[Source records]
+--

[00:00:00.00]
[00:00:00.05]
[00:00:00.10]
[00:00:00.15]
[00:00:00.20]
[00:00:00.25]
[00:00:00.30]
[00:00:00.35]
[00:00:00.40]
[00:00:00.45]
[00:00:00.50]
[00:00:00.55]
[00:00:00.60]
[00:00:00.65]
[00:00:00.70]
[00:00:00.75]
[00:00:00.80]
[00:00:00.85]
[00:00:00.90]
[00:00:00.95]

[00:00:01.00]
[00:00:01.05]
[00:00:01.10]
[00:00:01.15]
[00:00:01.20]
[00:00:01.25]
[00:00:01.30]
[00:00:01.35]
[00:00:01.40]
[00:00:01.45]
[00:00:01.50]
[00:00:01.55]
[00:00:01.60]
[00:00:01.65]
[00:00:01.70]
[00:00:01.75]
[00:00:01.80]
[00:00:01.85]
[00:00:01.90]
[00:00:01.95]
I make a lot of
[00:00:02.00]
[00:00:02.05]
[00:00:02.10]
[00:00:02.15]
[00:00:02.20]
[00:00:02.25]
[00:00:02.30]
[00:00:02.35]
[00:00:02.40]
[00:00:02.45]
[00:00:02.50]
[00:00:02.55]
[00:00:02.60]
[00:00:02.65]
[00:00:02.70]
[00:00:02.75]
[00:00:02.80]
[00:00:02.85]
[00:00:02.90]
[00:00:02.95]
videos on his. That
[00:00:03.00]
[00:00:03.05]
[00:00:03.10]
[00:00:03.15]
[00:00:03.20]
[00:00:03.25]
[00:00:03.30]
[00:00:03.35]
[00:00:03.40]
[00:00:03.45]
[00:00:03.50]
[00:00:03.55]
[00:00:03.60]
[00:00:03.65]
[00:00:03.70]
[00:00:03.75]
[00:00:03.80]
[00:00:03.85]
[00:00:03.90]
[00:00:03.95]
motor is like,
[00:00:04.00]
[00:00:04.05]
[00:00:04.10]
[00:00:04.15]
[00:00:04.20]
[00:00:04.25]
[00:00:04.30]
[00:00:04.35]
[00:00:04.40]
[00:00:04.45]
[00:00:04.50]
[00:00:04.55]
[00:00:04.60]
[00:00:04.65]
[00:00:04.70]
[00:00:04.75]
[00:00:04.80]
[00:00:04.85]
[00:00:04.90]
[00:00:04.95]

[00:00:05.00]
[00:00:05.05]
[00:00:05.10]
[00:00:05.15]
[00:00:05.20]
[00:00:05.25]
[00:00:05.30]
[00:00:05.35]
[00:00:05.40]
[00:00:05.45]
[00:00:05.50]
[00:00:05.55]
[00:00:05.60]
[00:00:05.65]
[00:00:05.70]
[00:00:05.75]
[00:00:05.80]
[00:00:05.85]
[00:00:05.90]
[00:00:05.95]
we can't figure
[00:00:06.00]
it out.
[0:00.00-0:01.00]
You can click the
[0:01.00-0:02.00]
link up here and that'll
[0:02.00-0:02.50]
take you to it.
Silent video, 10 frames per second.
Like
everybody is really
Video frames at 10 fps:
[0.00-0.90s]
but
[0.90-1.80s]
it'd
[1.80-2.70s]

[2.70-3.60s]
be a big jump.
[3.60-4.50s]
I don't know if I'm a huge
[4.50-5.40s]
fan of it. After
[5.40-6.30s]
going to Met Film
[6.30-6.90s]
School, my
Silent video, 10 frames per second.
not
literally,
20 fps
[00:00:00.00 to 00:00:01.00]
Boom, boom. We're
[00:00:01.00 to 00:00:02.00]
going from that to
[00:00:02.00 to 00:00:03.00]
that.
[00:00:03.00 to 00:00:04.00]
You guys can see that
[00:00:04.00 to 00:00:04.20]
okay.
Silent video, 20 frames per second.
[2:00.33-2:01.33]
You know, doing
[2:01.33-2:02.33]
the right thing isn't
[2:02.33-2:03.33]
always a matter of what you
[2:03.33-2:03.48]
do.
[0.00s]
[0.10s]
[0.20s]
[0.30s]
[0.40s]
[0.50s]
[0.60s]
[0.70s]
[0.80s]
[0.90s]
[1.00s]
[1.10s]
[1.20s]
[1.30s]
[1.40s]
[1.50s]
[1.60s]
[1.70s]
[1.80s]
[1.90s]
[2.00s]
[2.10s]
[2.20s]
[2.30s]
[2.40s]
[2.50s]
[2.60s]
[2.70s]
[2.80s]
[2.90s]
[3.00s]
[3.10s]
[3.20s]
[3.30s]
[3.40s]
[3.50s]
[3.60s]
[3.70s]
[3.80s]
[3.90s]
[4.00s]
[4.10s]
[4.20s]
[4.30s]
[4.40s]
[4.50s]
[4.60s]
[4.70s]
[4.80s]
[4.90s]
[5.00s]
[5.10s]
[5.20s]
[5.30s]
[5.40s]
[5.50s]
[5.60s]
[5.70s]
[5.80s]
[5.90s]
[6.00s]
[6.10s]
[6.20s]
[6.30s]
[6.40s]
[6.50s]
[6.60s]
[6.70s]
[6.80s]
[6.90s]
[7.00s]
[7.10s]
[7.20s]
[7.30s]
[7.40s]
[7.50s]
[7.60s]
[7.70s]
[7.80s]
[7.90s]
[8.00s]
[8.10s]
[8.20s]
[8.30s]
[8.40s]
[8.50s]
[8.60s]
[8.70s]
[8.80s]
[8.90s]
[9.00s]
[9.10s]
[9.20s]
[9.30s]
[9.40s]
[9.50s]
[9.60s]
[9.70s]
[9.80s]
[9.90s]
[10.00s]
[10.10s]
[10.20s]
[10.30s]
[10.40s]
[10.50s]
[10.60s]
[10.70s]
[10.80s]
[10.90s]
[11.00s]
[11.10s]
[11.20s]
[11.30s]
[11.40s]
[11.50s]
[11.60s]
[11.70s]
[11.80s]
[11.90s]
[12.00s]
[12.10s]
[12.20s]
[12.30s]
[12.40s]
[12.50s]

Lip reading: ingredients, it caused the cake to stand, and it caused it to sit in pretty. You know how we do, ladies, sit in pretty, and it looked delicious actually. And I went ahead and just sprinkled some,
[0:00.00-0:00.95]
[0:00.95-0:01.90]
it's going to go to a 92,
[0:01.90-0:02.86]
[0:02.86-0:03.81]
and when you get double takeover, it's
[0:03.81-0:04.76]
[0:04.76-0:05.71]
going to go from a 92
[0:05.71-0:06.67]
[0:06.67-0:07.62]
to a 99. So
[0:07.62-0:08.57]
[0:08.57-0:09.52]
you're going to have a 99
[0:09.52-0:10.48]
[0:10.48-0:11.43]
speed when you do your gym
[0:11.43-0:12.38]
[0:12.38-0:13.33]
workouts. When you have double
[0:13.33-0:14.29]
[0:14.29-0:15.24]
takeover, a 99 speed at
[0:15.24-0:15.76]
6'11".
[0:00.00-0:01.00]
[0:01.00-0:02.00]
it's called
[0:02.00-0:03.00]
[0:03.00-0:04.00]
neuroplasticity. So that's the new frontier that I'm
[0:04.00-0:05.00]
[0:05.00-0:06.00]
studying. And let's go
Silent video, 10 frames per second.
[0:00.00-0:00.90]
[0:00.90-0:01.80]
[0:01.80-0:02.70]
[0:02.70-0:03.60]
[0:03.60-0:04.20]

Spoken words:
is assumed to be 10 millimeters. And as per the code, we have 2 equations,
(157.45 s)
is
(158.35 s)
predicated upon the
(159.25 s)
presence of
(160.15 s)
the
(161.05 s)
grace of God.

+--

Task statement: Write out every entry above, word for word.

Answer below:
[00:00:00.00]
[00:00:00.05]
[00:00:00.10]
[00:00:00.15]
[00:00:00.20]
[00:00:00.25]
[00:00:00.30]
[00:00:00.35]
[00:00:00.40]
[00:00:00.45]
[00:00:00.50]
[00:00:00.55]
[00:00:00.60]
[00:00:00.65]
[00:00:00.70]
[00:00:00.75]
[00:00:00.80]
[00:00:00.85]
[00:00:00.90]
[00:00:00.95]

[00:00:01.00]
[00:00:01.05]
[00:00:01.10]
[00:00:01.15]
[00:00:01.20]
[00:00:01.25]
[00:00:01.30]
[00:00:01.35]
[00:00:01.40]
[00:00:01.45]
[00:00:01.50]
[00:00:01.55]
[00:00:01.60]
[00:00:01.65]
[00:00:01.70]
[00:00:01.75]
[00:00:01.80]
[00:00:01.85]
[00:00:01.90]
[00:00:01.95]
I make a lot of
[00:00:02.00]
[00:00:02.05]
[00:00:02.10]
[00:00:02.15]
[00:00:02.20]
[00:00:02.25]
[00:00:02.30]
[00:00:02.35]
[00:00:02.40]
[00:00:02.45]
[00:00:02.50]
[00:00:02.55]
[00:00:02.60]
[00:00:02.65]
[00:00:02.70]
[00:00:02.75]
[00:00:02.80]
[00:00:02.85]
[00:00:02.90]
[00:00:02.95]
videos on his. That
[00:00:03.00]
[00:00:03.05]
[00:00:03.10]
[00:00:03.15]
[00:00:03.20]
[00:00:03.25]
[00:00:03.30]
[00:00:03.35]
[00:00:03.40]
[00:00:03.45]
[00:00:03.50]
[00:00:03.55]
[00:00:03.60]
[00:00:03.65]
[00:00:03.70]
[00:00:03.75]
[00:00:03.80]
[00:00:03.85]
[00:00:03.90]
[00:00:03.95]
motor is like,
[00:00:04.00]
[00:00:04.05]
[00:00:04.10]
[00:00:04.15]
[00:00:04.20]
[00:00:04.25]
[00:00:04.30]
[00:00:04.35]
[00:00:04.40]
[00:00:04.45]
[00:00:04.50]
[00:00:04.55]
[00:00:04.60]
[00:00:04.65]
[00:00:04.70]
[00:00:04.75]
[00:00:04.80]
[00:00:04.85]
[00:00:04.90]
[00:00:04.95]

[00:00:05.00]
[00:00:05.05]
[00:00:05.10]
[00:00:05.15]
[00:00:05.20]
[00:00:05.25]
[00:00:05.30]
[00:00:05.35]
[00:00:05.40]
[00:00:05.45]
[00:00:05.50]
[00:00:05.55]
[00:00:05.60]
[00:00:05.65]
[00:00:05.70]
[00:00:05.75]
[00:00:05.80]
[00:00:05.85]
[00:00:05.90]
[00:00:05.95]
we can't figure
[00:00:06.00]
it out.
[0:00.00-0:01.00]
You can click the
[0:01.00-0:02.00]
link up here and that'll
[0:02.00-0:02.50]
take you to it.
Silent video, 10 frames per second.
Like
everybody is really
Video frames at 10 fps:
[0.00-0.90s]
but
[0.90-1.80s]
it'd
[1.80-2.70s]

[2.70-3.60s]
be a big jump.
[3.60-4.50s]
I don't know if I'm a huge
[4.50-5.40s]
fan of it. After
[5.40-6.30s]
going to Met Film
[6.30-6.90s]
School, my
Silent video, 10 frames per second.
not
literally,
20 fps
[00:00:00.00 to 00:00:01.00]
Boom, boom. We're
[00:00:01.00 to 00:00:02.00]
going from that to
[00:00:02.00 to 00:00:03.00]
that.
[00:00:03.00 to 00:00:04.00]
You guys can see that
[00:00:04.00 to 00:00:04.20]
okay.
Silent video, 20 frames per second.
[2:00.33-2:01.33]
You know, doing
[2:01.33-2:02.33]
the right thing isn't
[2:02.33-2:03.33]
always a matter of what you
[2:03.33-2:03.48]
do.
[0.00s]
[0.10s]
[0.20s]
[0.30s]
[0.40s]
[0.50s]
[0.60s]
[0.70s]
[0.80s]
[0.90s]
[1.00s]
[1.10s]
[1.20s]
[1.30s]
[1.40s]
[1.50s]
[1.60s]
[1.70s]
[1.80s]
[1.90s]
[2.00s]
[2.10s]
[2.20s]
[2.30s]
[2.40s]
[2.50s]
[2.60s]
[2.70s]
[2.80s]
[2.90s]
[3.00s]
[3.10s]
[3.20s]
[3.30s]
[3.40s]
[3.50s]
[3.60s]
[3.70s]
[3.80s]
[3.90s]
[4.00s]
[4.10s]
[4.20s]
[4.30s]
[4.40s]
[4.50s]
[4.60s]
[4.70s]
[4.80s]
[4.90s]
[5.00s]
[5.10s]
[5.20s]
[5.30s]
[5.40s]
[5.50s]
[5.60s]
[5.70s]
[5.80s]
[5.90s]
[6.00s]
[6.10s]
[6.20s]
[6.30s]
[6.40s]
[6.50s]
[6.60s]
[6.70s]
[6.80s]
[6.90s]
[7.00s]
[7.10s]
[7.20s]
[7.30s]
[7.40s]
[7.50s]
[7.60s]
[7.70s]
[7.80s]
[7.90s]
[8.00s]
[8.10s]
[8.20s]
[8.30s]
[8.40s]
[8.50s]
[8.60s]
[8.70s]
[8.80s]
[8.90s]
[9.00s]
[9.10s]
[9.20s]
[9.30s]
[9.40s]
[9.50s]
[9.60s]
[9.70s]
[9.80s]
[9.90s]
[10.00s]
[10.10s]
[10.20s]
[10.30s]
[10.40s]
[10.50s]
[10.60s]
[10.70s]
[10.80s]
[10.90s]
[11.00s]
[11.10s]
[11.20s]
[11.30s]
[11.40s]
[11.50s]
[11.60s]
[11.70s]
[11.80s]
[11.90s]
[12.00s]
[12.10s]
[12.20s]
[12.30s]
[12.40s]
[12.50s]

Lip reading: ingredients, it caused the cake to stand, and it caused it to sit in pretty. You know how we do, ladies, sit in pretty, and it looked delicious actually. And I went ahead and just sprinkled some,
[0:00.00-0:00.95]
[0:00.95-0:01.90]
it's going to go to a 92,
[0:01.90-0:02.86]
[0:02.86-0:03.81]
and when you get double takeover, it's
[0:03.81-0:04.76]
[0:04.76-0:05.71]
going to go from a 92
[0:05.71-0:06.67]
[0:06.67-0:07.62]
to a 99. So
[0:07.62-0:08.57]
[0:08.57-0:09.52]
you're going to have a 99
[0:09.52-0:10.48]
[0:10.48-0:11.43]
speed when you do your gym
[0:11.43-0:12.38]
[0:12.38-0:13.33]
workouts. When you have double
[0:13.33-0:14.29]
[0:14.29-0:15.24]
takeover, a 99 speed at
[0:15.24-0:15.76]
6'11".
[0:00.00-0:01.00]
[0:01.00-0:02.00]
it's called
[0:02.00-0:03.00]
[0:03.00-0:04.00]
neuroplasticity. So that's the new frontier that I'm
[0:04.00-0:05.00]
[0:05.00-0:06.00]
studying. And let's go
Silent video, 10 frames per second.
[0:00.00-0:00.90]
[0:00.90-0:01.80]
[0:01.80-0:02.70]
[0:02.70-0:03.60]
[0:03.60-0:04.20]

Spoken words:
is assumed to be 10 millimeters. And as per the code, we have 2 equations,
(157.45 s)
is
(158.35 s)
predicated upon the
(159.25 s)
presence of
(160.15 s)
the
(161.05 s)
grace of God.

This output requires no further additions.